Ils la transportèrent dans le fournil, pleins d’émotions. Quand les planches furent déclouées, la paille tomba, les papiers de soie glissèrent, le mannequin apparut.

Il était de couleur brique, sans chevelure, sans peau, avec d’innombrables filets bleus, rouges et blancs le bariolant. Cela ne ressemblait point à un cadavre, mais à une espèce de joujou fort vilain, très propre, et qui sentait le vernis.
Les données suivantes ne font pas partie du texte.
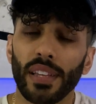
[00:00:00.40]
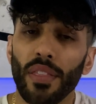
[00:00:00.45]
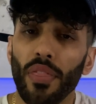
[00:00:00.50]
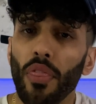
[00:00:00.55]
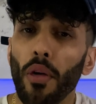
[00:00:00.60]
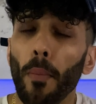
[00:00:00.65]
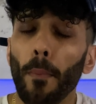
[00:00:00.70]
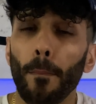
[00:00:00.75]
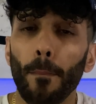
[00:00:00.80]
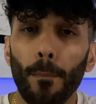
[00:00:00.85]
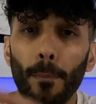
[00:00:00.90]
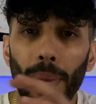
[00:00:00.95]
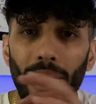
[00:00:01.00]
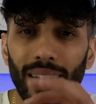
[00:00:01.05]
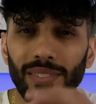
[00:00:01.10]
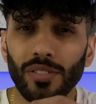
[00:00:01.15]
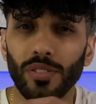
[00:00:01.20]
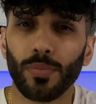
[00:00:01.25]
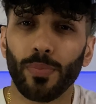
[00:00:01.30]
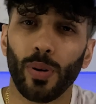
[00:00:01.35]
the
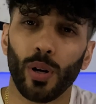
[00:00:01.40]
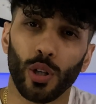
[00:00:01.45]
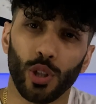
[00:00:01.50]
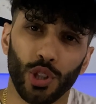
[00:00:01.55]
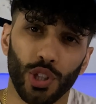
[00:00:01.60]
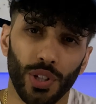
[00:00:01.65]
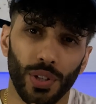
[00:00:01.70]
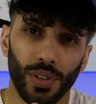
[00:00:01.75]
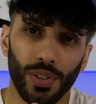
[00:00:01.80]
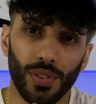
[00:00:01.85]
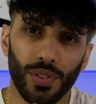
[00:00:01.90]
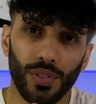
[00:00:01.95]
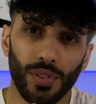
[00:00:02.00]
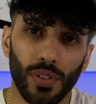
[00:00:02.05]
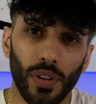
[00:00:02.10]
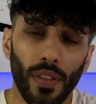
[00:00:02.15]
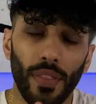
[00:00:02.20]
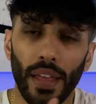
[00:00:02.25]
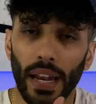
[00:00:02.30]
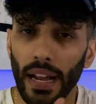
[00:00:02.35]
best purchase
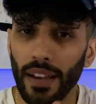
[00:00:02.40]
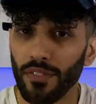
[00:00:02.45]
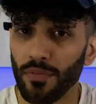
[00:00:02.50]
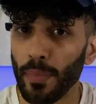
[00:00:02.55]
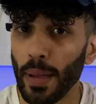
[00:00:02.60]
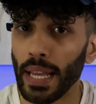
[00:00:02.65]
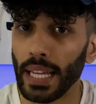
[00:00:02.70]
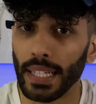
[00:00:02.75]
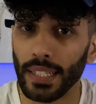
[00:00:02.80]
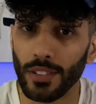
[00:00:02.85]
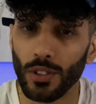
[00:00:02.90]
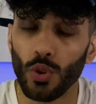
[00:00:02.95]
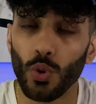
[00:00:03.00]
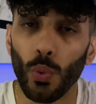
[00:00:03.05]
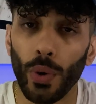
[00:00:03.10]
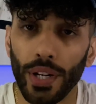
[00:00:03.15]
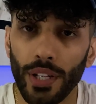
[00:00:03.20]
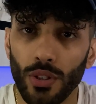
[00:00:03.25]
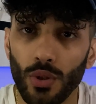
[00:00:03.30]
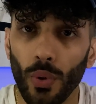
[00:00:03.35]
that I've made in
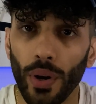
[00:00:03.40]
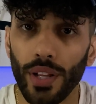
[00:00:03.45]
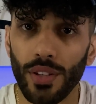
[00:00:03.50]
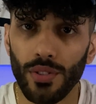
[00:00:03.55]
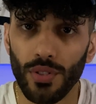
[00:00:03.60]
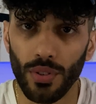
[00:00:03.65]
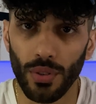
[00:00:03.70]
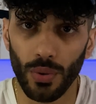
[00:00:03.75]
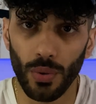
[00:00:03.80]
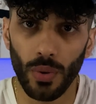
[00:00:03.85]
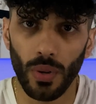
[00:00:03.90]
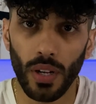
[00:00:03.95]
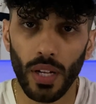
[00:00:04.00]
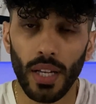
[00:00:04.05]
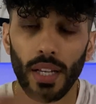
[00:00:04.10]
2022.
Puis ils enlevèrent le thorax, et ils aperçurent les deux poumons, pareils à deux éponges; le cœur tel qu’un gros œuf, un peu de côté par derrière, le diaphragme, les reins, tout le paquet des entrailles.

«A la besogne!» dit Pécuchet.

La journée et le soir y passèrent.

Ils avaient mis des blouses, comme font les carabins dans les amphithéâtres, et, à la lueur de trois chandelles, ils travaillaient leurs morceaux de carton, quand un coup de poing heurta la porte. «Ouvrez!»

C’était M. Foureau, suivi du garde champêtre.

Les maîtres de Germaine s’étaient plu à lui montrer le bonhomme. Elle avait couru de suite chez l’épicier pour conter la chose, et tout le village croyait maintenant qu’ils recélaient dans leur maison un véritable mort. Foureau, cédant à la rumeur publique, venait s’assurer du fait; des curieux se tenaient dans la cour.

Le mannequin, quand il entra, reposait sur le flanc, et, les muscles de la face étant décrochés, l’œil faisait une saillie monstrueuse, avait quelque chose d’effrayant.